* **Data provided**
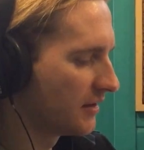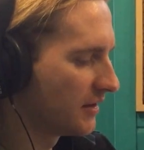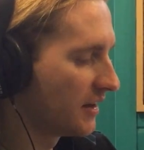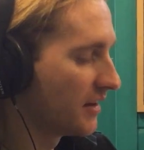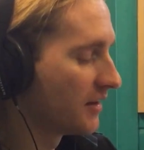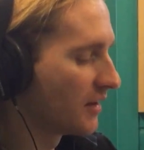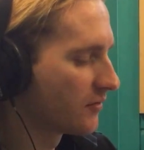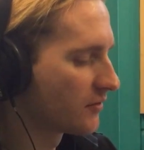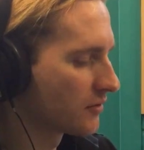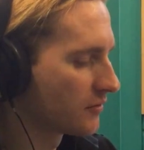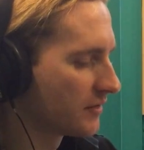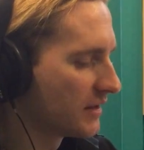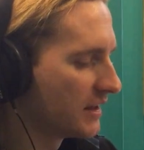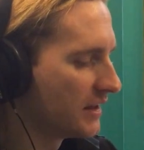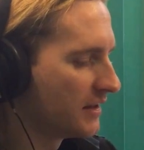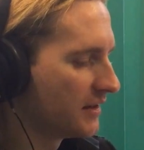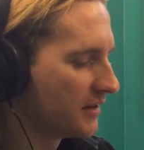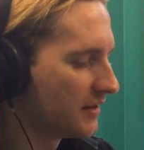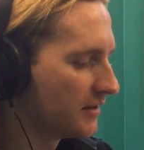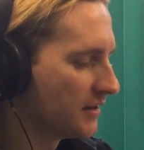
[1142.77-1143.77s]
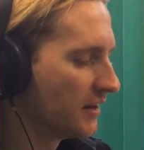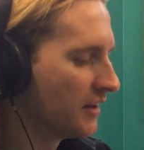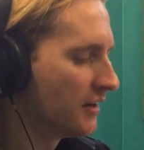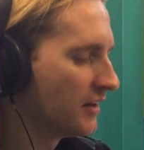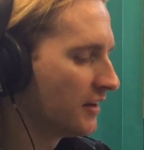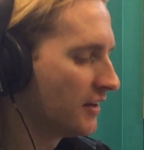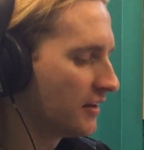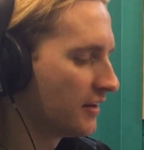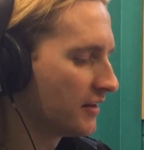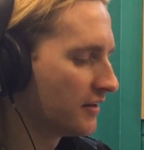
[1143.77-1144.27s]
And then after reading it,
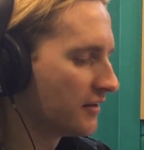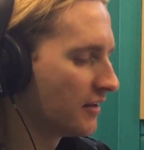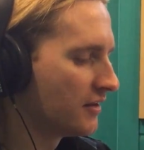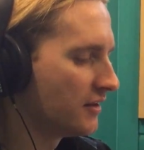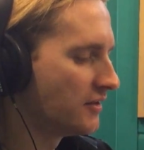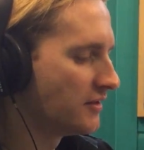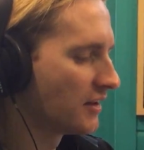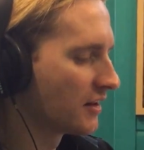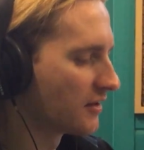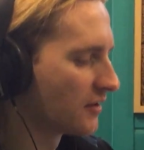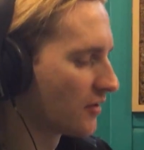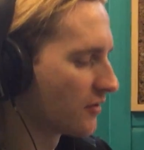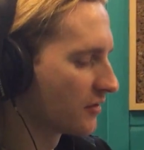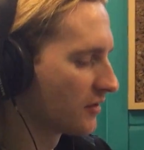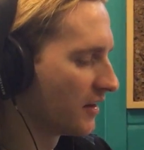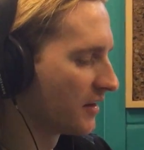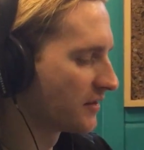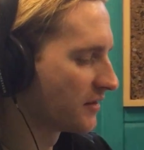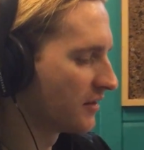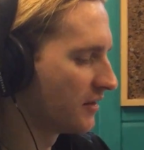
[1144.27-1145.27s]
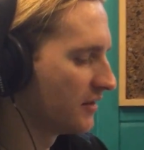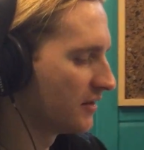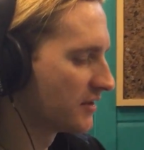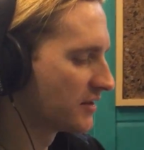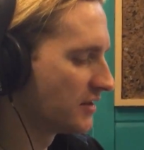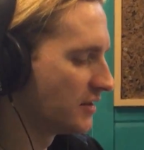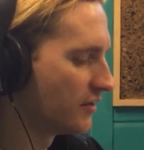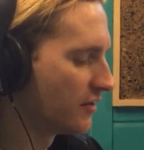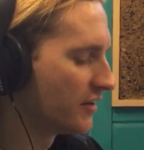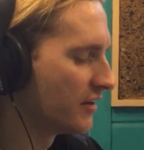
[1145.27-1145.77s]
then you take another glance at the
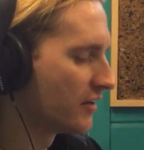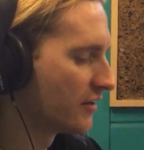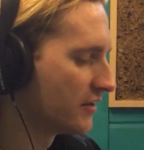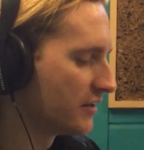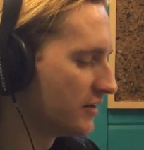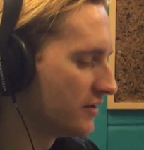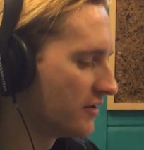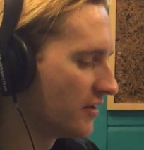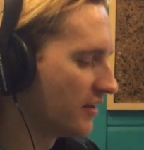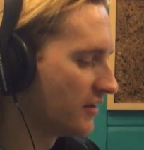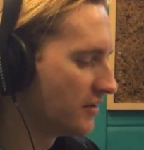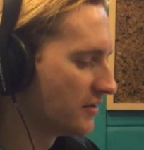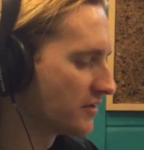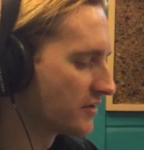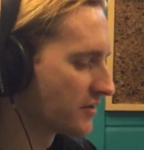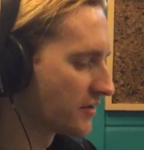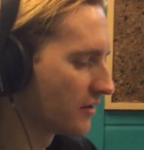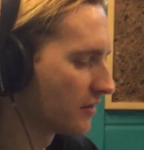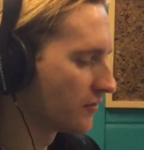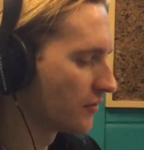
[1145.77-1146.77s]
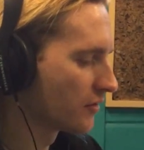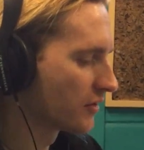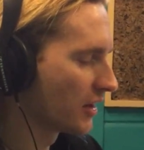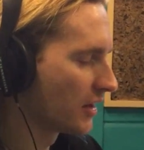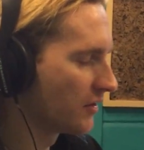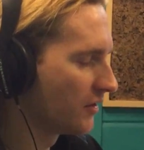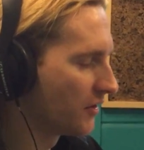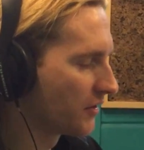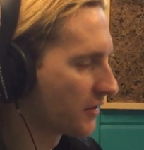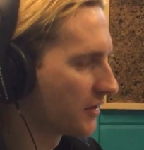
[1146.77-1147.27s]
exterior and you think to yourself,
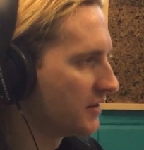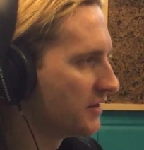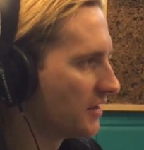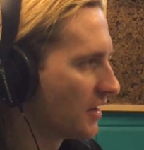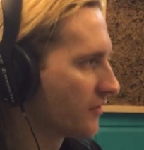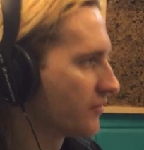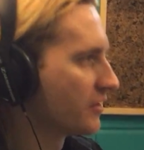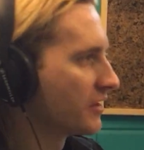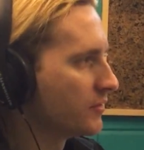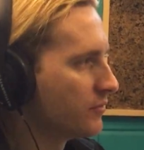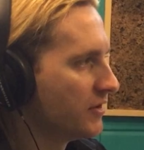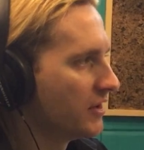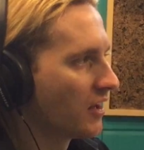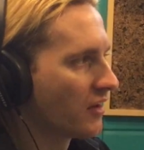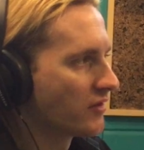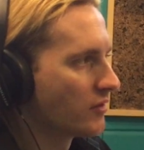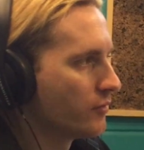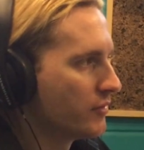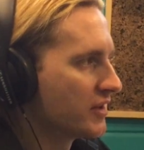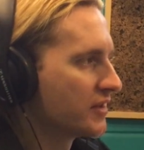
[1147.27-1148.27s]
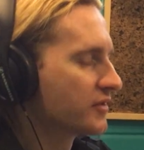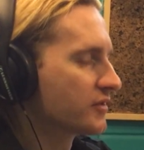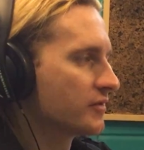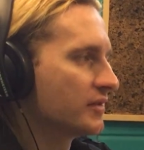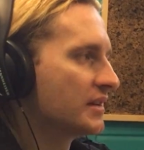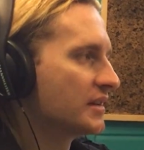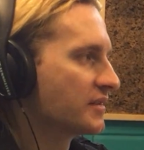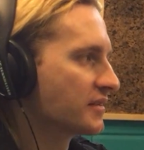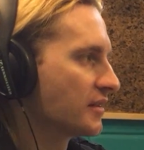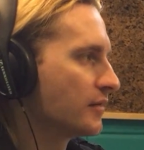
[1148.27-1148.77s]
okay, this could definitely be on the big
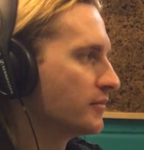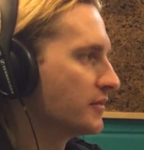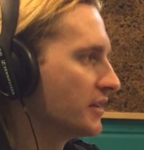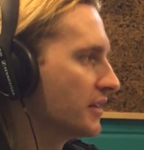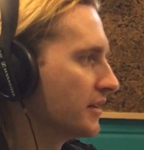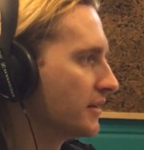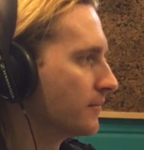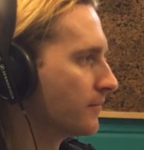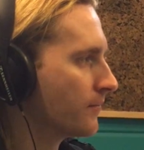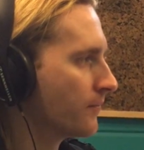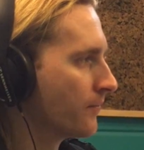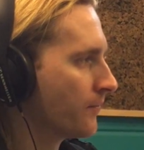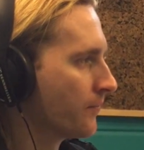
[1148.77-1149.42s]
screen someday.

* **Problem description**
Write out the entries word for word. Skip the pictures.

* **Result for this exercise**
[1142.77-1143.77s]
[1143.77-1144.27s]
And then after reading it,
[1144.27-1145.27s]
[1145.27-1145.77s]
then you take another glance at the
[1145.77-1146.77s]
[1146.77-1147.27s]
exterior and you think to yourself,
[1147.27-1148.27s]
[1148.27-1148.77s]
okay, this could definitely be on the big
[1148.77-1149.42s]
screen someday.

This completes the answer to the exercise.